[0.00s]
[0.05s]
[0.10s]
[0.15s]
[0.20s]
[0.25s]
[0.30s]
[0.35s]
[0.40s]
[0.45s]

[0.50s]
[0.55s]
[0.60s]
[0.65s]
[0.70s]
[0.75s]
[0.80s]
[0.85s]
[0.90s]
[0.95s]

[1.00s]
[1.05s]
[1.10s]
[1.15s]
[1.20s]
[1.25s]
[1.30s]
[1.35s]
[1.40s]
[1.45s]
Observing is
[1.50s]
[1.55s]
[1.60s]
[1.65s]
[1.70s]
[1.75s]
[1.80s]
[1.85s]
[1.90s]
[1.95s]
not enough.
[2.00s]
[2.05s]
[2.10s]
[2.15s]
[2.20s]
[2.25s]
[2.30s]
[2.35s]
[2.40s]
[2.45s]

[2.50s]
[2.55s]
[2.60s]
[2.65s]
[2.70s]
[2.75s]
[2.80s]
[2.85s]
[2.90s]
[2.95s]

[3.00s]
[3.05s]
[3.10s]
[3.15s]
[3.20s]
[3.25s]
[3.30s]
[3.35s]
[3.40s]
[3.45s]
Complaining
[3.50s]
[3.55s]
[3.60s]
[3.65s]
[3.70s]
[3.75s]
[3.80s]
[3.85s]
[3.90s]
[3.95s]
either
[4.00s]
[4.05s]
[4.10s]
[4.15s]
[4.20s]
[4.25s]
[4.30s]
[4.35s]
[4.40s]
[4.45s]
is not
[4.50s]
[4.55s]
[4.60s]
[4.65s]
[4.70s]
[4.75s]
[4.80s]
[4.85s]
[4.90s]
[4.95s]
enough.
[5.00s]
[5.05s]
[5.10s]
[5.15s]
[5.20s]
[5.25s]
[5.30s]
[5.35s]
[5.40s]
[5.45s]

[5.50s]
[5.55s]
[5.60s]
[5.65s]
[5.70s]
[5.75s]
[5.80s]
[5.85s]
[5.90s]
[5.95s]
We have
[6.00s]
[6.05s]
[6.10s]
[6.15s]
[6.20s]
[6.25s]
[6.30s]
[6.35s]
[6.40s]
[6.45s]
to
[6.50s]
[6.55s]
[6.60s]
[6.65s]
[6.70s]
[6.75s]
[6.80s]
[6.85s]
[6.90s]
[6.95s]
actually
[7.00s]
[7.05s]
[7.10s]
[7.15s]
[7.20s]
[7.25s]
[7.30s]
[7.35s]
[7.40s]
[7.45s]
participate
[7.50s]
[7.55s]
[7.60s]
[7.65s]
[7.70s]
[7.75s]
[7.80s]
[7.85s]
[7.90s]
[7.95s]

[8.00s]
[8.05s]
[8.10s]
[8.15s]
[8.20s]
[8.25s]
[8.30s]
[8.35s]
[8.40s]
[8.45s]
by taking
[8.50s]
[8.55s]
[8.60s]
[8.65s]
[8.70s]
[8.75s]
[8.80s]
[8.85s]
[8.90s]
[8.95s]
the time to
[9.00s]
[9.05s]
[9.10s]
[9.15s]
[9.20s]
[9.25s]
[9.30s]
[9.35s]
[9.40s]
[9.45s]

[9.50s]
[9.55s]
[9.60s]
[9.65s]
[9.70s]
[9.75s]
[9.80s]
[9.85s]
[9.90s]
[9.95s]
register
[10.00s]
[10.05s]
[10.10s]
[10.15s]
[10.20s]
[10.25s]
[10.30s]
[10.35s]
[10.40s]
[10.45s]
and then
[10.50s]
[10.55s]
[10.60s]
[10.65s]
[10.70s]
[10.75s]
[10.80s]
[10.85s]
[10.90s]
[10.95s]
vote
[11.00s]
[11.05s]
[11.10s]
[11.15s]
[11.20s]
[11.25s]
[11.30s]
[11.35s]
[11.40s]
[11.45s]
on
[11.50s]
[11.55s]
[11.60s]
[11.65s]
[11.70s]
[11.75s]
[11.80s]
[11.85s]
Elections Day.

◆ ◆ ◆ ◆ ◆

Without altering a single character, write out every record above.

* **The answer**:
[0.00s]
[0.05s]
[0.10s]
[0.15s]
[0.20s]
[0.25s]
[0.30s]
[0.35s]
[0.40s]
[0.45s]

[0.50s]
[0.55s]
[0.60s]
[0.65s]
[0.70s]
[0.75s]
[0.80s]
[0.85s]
[0.90s]
[0.95s]

[1.00s]
[1.05s]
[1.10s]
[1.15s]
[1.20s]
[1.25s]
[1.30s]
[1.35s]
[1.40s]
[1.45s]
Observing is
[1.50s]
[1.55s]
[1.60s]
[1.65s]
[1.70s]
[1.75s]
[1.80s]
[1.85s]
[1.90s]
[1.95s]
not enough.
[2.00s]
[2.05s]
[2.10s]
[2.15s]
[2.20s]
[2.25s]
[2.30s]
[2.35s]
[2.40s]
[2.45s]

[2.50s]
[2.55s]
[2.60s]
[2.65s]
[2.70s]
[2.75s]
[2.80s]
[2.85s]
[2.90s]
[2.95s]

[3.00s]
[3.05s]
[3.10s]
[3.15s]
[3.20s]
[3.25s]
[3.30s]
[3.35s]
[3.40s]
[3.45s]
Complaining
[3.50s]
[3.55s]
[3.60s]
[3.65s]
[3.70s]
[3.75s]
[3.80s]
[3.85s]
[3.90s]
[3.95s]
either
[4.00s]
[4.05s]
[4.10s]
[4.15s]
[4.20s]
[4.25s]
[4.30s]
[4.35s]
[4.40s]
[4.45s]
is not
[4.50s]
[4.55s]
[4.60s]
[4.65s]
[4.70s]
[4.75s]
[4.80s]
[4.85s]
[4.90s]
[4.95s]
enough.
[5.00s]
[5.05s]
[5.10s]
[5.15s]
[5.20s]
[5.25s]
[5.30s]
[5.35s]
[5.40s]
[5.45s]

[5.50s]
[5.55s]
[5.60s]
[5.65s]
[5.70s]
[5.75s]
[5.80s]
[5.85s]
[5.90s]
[5.95s]
We have
[6.00s]
[6.05s]
[6.10s]
[6.15s]
[6.20s]
[6.25s]
[6.30s]
[6.35s]
[6.40s]
[6.45s]
to
[6.50s]
[6.55s]
[6.60s]
[6.65s]
[6.70s]
[6.75s]
[6.80s]
[6.85s]
[6.90s]
[6.95s]
actually
[7.00s]
[7.05s]
[7.10s]
[7.15s]
[7.20s]
[7.25s]
[7.30s]
[7.35s]
[7.40s]
[7.45s]
participate
[7.50s]
[7.55s]
[7.60s]
[7.65s]
[7.70s]
[7.75s]
[7.80s]
[7.85s]
[7.90s]
[7.95s]

[8.00s]
[8.05s]
[8.10s]
[8.15s]
[8.20s]
[8.25s]
[8.30s]
[8.35s]
[8.40s]
[8.45s]
by taking
[8.50s]
[8.55s]
[8.60s]
[8.65s]
[8.70s]
[8.75s]
[8.80s]
[8.85s]
[8.90s]
[8.95s]
the time to
[9.00s]
[9.05s]
[9.10s]
[9.15s]
[9.20s]
[9.25s]
[9.30s]
[9.35s]
[9.40s]
[9.45s]

[9.50s]
[9.55s]
[9.60s]
[9.65s]
[9.70s]
[9.75s]
[9.80s]
[9.85s]
[9.90s]
[9.95s]
register
[10.00s]
[10.05s]
[10.10s]
[10.15s]
[10.20s]
[10.25s]
[10.30s]
[10.35s]
[10.40s]
[10.45s]
and then
[10.50s]
[10.55s]
[10.60s]
[10.65s]
[10.70s]
[10.75s]
[10.80s]
[10.85s]
[10.90s]
[10.95s]
vote
[11.00s]
[11.05s]
[11.10s]
[11.15s]
[11.20s]
[11.25s]
[11.30s]
[11.35s]
[11.40s]
[11.45s]
on
[11.50s]
[11.55s]
[11.60s]
[11.65s]
[11.70s]
[11.75s]
[11.80s]
[11.85s]
Elections Day.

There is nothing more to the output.